Probably from reading various threads here on Free republic.
Dang! I meant IRS Issues 401(k) After-Tax Rollover Rules. Shoudda realized that saying "IRS makes rules" is like saying "water feels wet".
Yikes --futures traders have prices plunging for just about everything today w/ metals leading the fall and stocks right behind! Yahoo & Google say it's China's fault though it might also be the quarter-end window dressing. Today's only major report is Existing Home Sales. Morning reading:
We got the US Investors Are Loaded Up With Stocks in the morning reading list but the graph tells the story (imho). The flow of funds doesn't lie. OK, so liars quote the FofF all the time but what this says to me is that 2014 is NOT 1982 for stocks. Maybe for jobs but stocks are more like '65 or '97.
or '00 & '08...
But think about the fundamentals and identifiable issues (bubbles? contagions?) that drove the collapses in 2000 and 2008. Do those exist today?
That last down arrow is a guess for future prices because nobody knows for sure what happens next until it’s happened. Am looking for the PBS source —it’s all over twitter but I’d sure like to know where the arrows came from...
Agreed --which is why my first guess [operative word] was that we're more likely back when Sir Alan was whining about 'irrational exuberance' --years before the crash.
Hmmm. Thinking that iron ore is to steel what steel is to manufacturing, the canary in the mineshaft...
Steel (all grades) as well as copper have been hit hard. Likely China.
Steel (all grades) as well as copper have been hit hard. Likely China.

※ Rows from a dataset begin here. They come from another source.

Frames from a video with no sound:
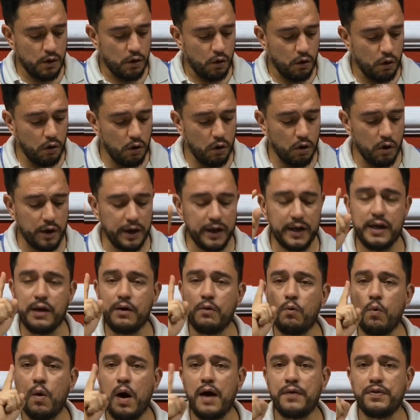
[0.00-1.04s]
or
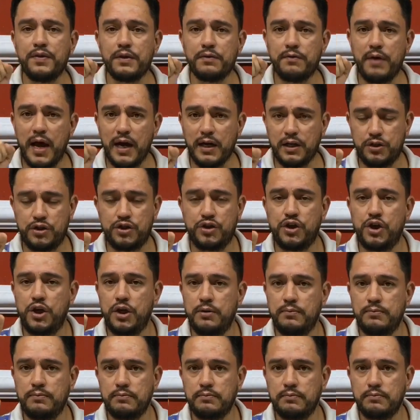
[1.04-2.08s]
in one
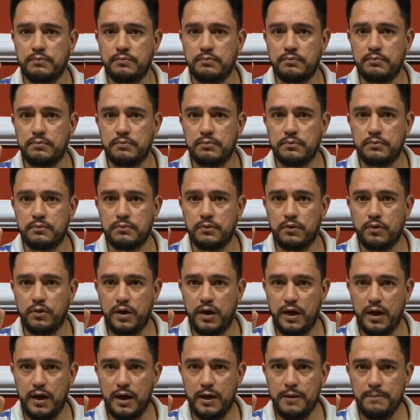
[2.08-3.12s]
direction.
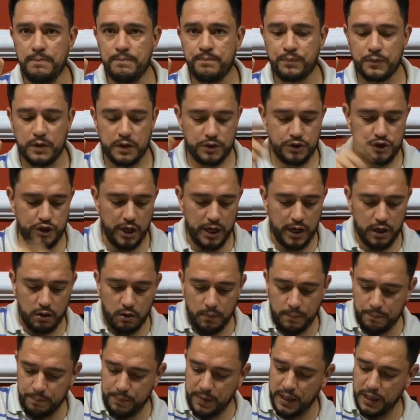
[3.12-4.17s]
Okay, check
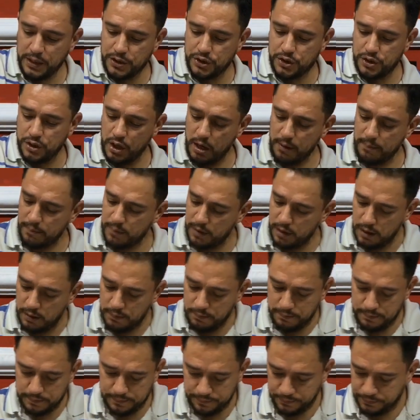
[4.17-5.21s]
on page number
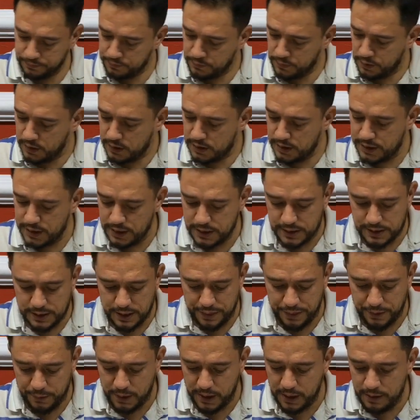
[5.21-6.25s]

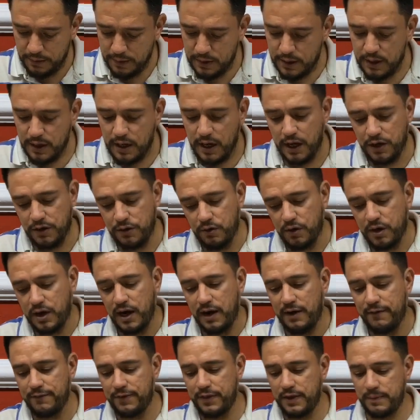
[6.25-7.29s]
63, and you
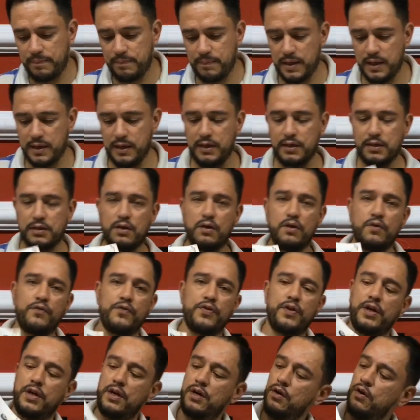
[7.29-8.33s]
have the meaning of
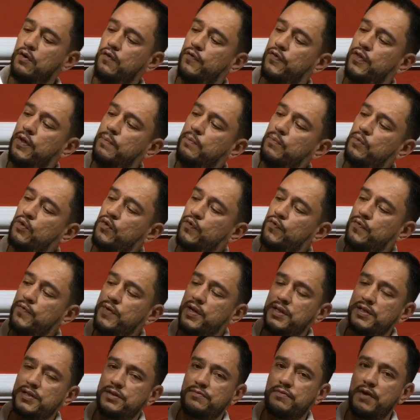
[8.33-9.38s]
the
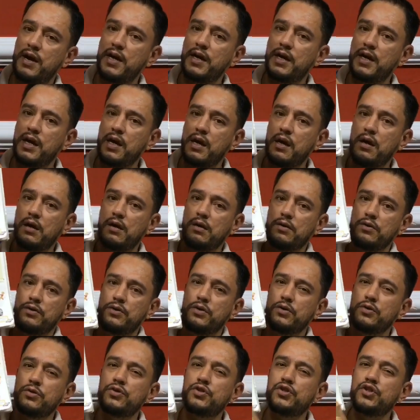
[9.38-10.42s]
movements right here.
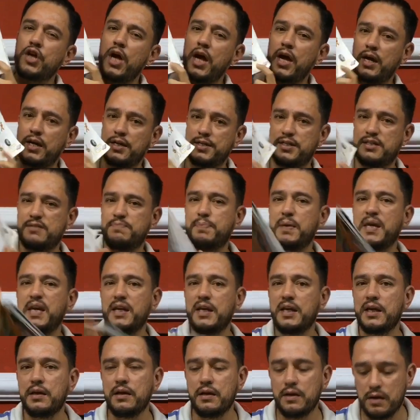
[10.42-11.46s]
Just check.
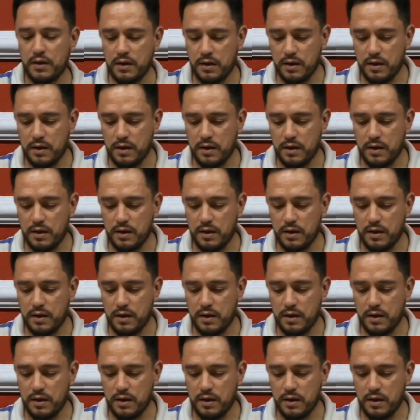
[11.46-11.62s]
Spinning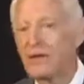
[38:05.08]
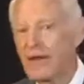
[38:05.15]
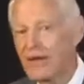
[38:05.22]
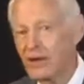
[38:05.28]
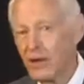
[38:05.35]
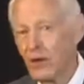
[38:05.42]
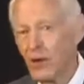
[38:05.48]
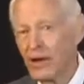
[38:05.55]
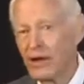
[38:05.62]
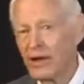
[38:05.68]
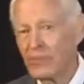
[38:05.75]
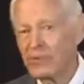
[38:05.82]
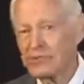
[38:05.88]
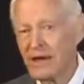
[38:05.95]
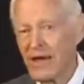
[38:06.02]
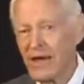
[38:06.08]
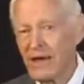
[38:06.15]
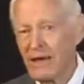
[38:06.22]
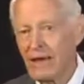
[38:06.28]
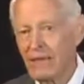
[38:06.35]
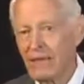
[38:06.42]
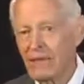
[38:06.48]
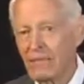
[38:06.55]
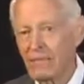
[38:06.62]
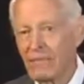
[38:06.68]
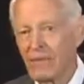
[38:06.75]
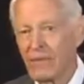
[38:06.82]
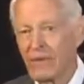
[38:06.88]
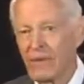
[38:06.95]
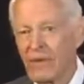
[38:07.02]
Did he know what he was saying?
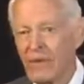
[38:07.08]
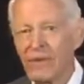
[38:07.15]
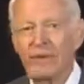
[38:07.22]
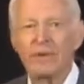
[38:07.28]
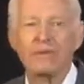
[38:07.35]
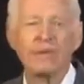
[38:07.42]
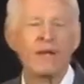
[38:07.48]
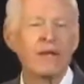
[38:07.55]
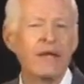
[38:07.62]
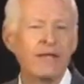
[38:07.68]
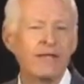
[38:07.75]
Did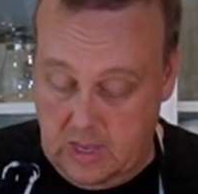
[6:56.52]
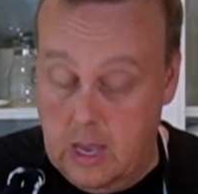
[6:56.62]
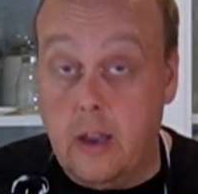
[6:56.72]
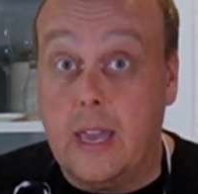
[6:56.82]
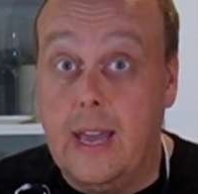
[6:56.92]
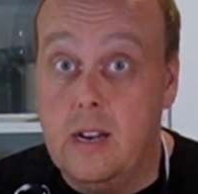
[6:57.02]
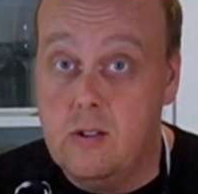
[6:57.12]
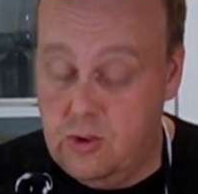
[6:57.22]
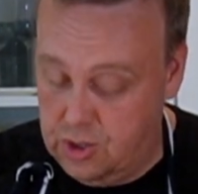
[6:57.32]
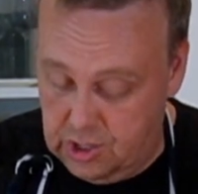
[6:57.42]
Again,
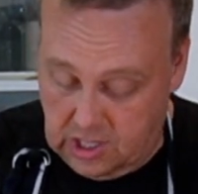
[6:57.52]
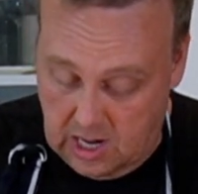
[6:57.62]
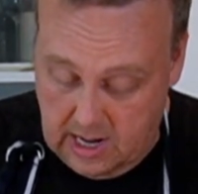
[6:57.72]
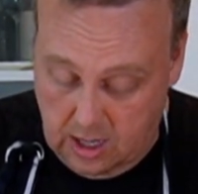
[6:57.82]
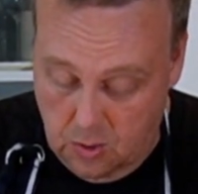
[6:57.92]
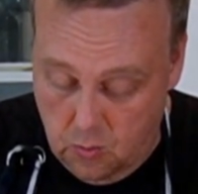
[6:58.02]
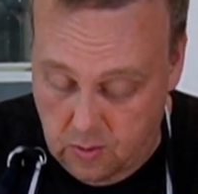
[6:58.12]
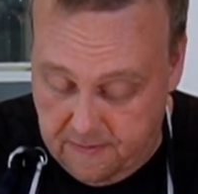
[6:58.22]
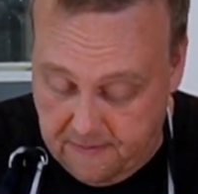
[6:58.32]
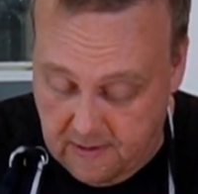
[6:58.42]
just like you
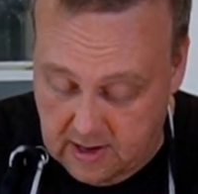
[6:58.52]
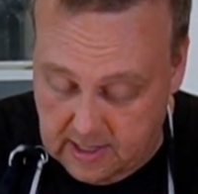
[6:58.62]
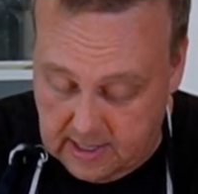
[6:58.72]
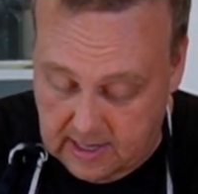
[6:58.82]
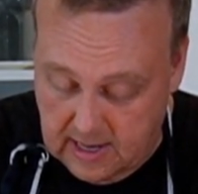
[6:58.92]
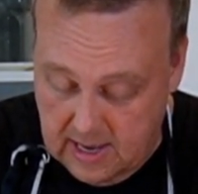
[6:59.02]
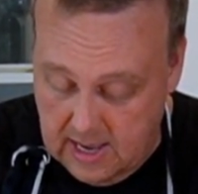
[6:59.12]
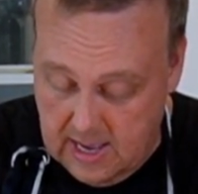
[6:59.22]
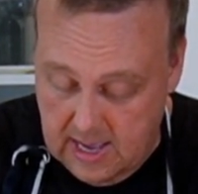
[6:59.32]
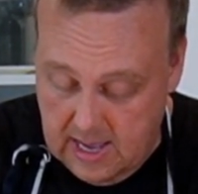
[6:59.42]
would frost
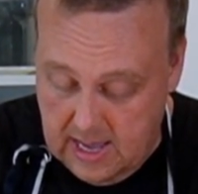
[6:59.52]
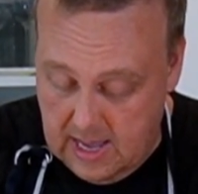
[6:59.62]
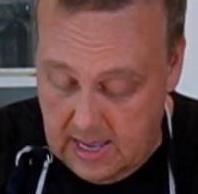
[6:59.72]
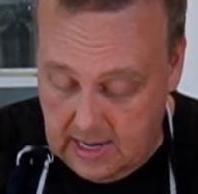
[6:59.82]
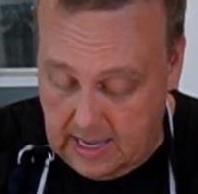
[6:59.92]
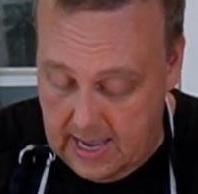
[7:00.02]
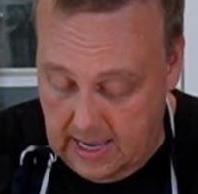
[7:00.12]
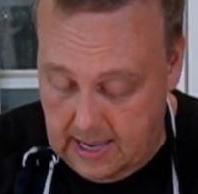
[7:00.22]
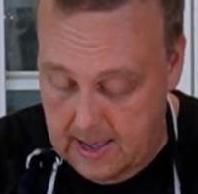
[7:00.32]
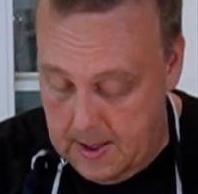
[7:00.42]
a cake.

--and now that I look at it I think that's what's really happened here. PBS won't say where J. Lyons Fund Mgmt. got their numbers for their graph, but when the world looks at the Fed's data on privately held stocks % private financial assets they get this:
Not only do we see no big deal any more, but now we remember that most stocks are owned by institutions, not individuals. If we're concerned about stock prices and money available to buy then we want to think about how total corp net worth (total market cap) is doing:
The numbers are irrefutable. Before the recession growth going back to 1950 averaged 7% yearly. The past seven years stock investments have grown yearly at just one percent.